TASK ITEM -
The pictures stay out; all of the data is to be printed exactly.

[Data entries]

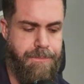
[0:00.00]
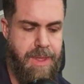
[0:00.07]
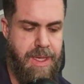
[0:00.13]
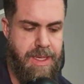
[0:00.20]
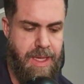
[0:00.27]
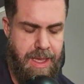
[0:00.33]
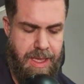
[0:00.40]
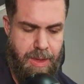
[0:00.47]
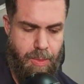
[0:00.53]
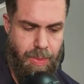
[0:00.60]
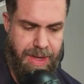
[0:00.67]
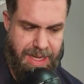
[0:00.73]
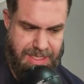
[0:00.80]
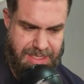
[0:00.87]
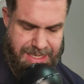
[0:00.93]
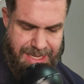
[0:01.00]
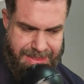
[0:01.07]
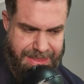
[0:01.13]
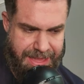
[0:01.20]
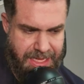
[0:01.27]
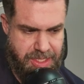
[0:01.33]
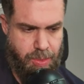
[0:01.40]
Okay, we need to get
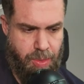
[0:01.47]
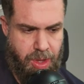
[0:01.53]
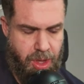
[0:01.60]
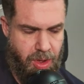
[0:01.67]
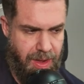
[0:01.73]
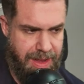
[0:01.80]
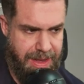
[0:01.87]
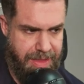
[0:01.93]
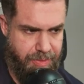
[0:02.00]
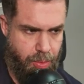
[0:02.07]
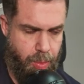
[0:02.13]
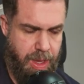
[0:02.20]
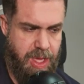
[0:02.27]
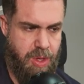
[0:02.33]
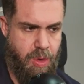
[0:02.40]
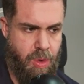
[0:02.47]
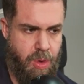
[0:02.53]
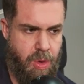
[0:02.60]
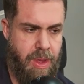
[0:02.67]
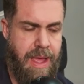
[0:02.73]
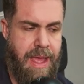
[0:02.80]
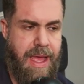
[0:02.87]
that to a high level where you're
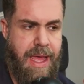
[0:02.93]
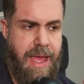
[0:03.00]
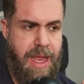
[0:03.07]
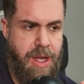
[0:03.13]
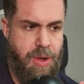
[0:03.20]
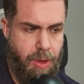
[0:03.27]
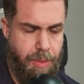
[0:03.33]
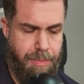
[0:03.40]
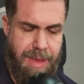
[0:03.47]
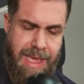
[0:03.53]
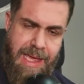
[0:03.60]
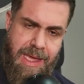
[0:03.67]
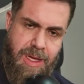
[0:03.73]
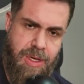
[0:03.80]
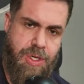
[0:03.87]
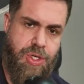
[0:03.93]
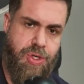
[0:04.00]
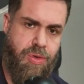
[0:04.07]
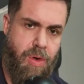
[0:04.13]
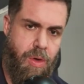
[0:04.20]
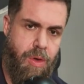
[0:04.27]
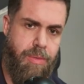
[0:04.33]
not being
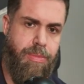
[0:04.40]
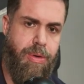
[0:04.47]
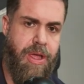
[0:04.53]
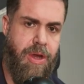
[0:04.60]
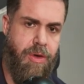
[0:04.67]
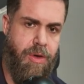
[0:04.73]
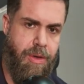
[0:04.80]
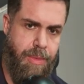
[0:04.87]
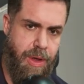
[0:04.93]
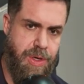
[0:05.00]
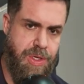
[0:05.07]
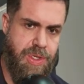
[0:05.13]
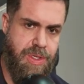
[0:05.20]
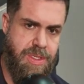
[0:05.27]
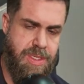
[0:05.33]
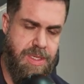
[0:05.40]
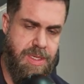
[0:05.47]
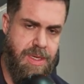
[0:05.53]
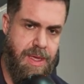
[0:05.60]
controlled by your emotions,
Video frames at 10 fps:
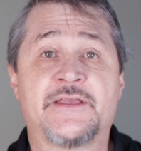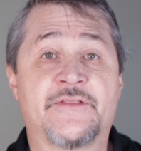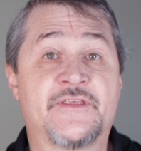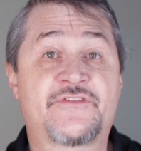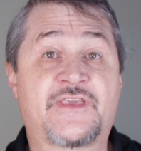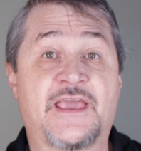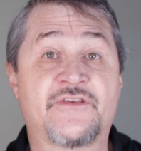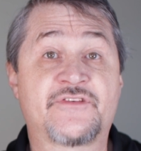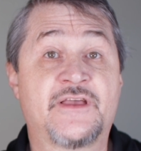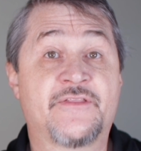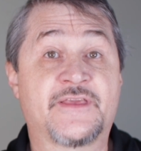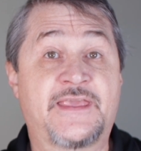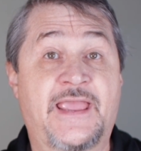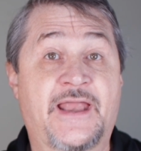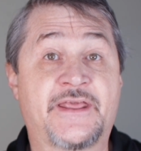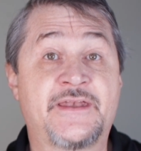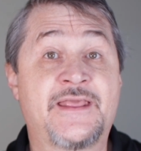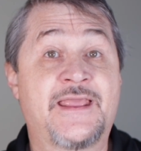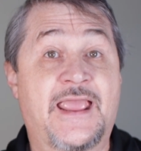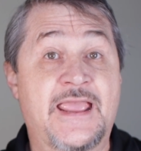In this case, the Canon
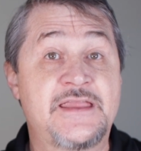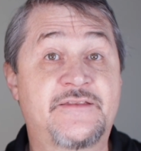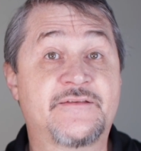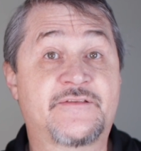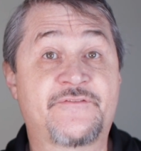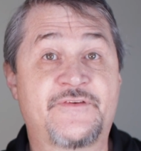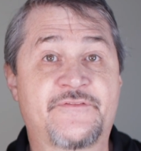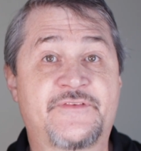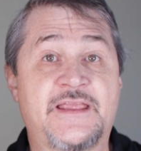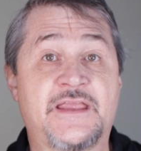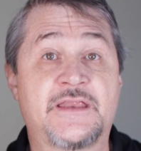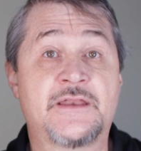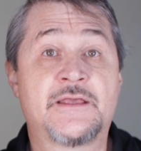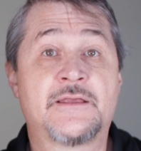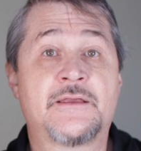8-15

EXPECTED ANSWER -
[0:00.00]
[0:00.07]
[0:00.13]
[0:00.20]
[0:00.27]
[0:00.33]
[0:00.40]
[0:00.47]
[0:00.53]
[0:00.60]
[0:00.67]
[0:00.73]
[0:00.80]
[0:00.87]
[0:00.93]
[0:01.00]
[0:01.07]
[0:01.13]
[0:01.20]
[0:01.27]
[0:01.33]
[0:01.40]
Okay, we need to get
[0:01.47]
[0:01.53]
[0:01.60]
[0:01.67]
[0:01.73]
[0:01.80]
[0:01.87]
[0:01.93]
[0:02.00]
[0:02.07]
[0:02.13]
[0:02.20]
[0:02.27]
[0:02.33]
[0:02.40]
[0:02.47]
[0:02.53]
[0:02.60]
[0:02.67]
[0:02.73]
[0:02.80]
[0:02.87]
that to a high level where you're
[0:02.93]
[0:03.00]
[0:03.07]
[0:03.13]
[0:03.20]
[0:03.27]
[0:03.33]
[0:03.40]
[0:03.47]
[0:03.53]
[0:03.60]
[0:03.67]
[0:03.73]
[0:03.80]
[0:03.87]
[0:03.93]
[0:04.00]
[0:04.07]
[0:04.13]
[0:04.20]
[0:04.27]
[0:04.33]
not being
[0:04.40]
[0:04.47]
[0:04.53]
[0:04.60]
[0:04.67]
[0:04.73]
[0:04.80]
[0:04.87]
[0:04.93]
[0:05.00]
[0:05.07]
[0:05.13]
[0:05.20]
[0:05.27]
[0:05.33]
[0:05.40]
[0:05.47]
[0:05.53]
[0:05.60]
controlled by your emotions,
Video frames at 10 fps:
In this case, the Canon
8-15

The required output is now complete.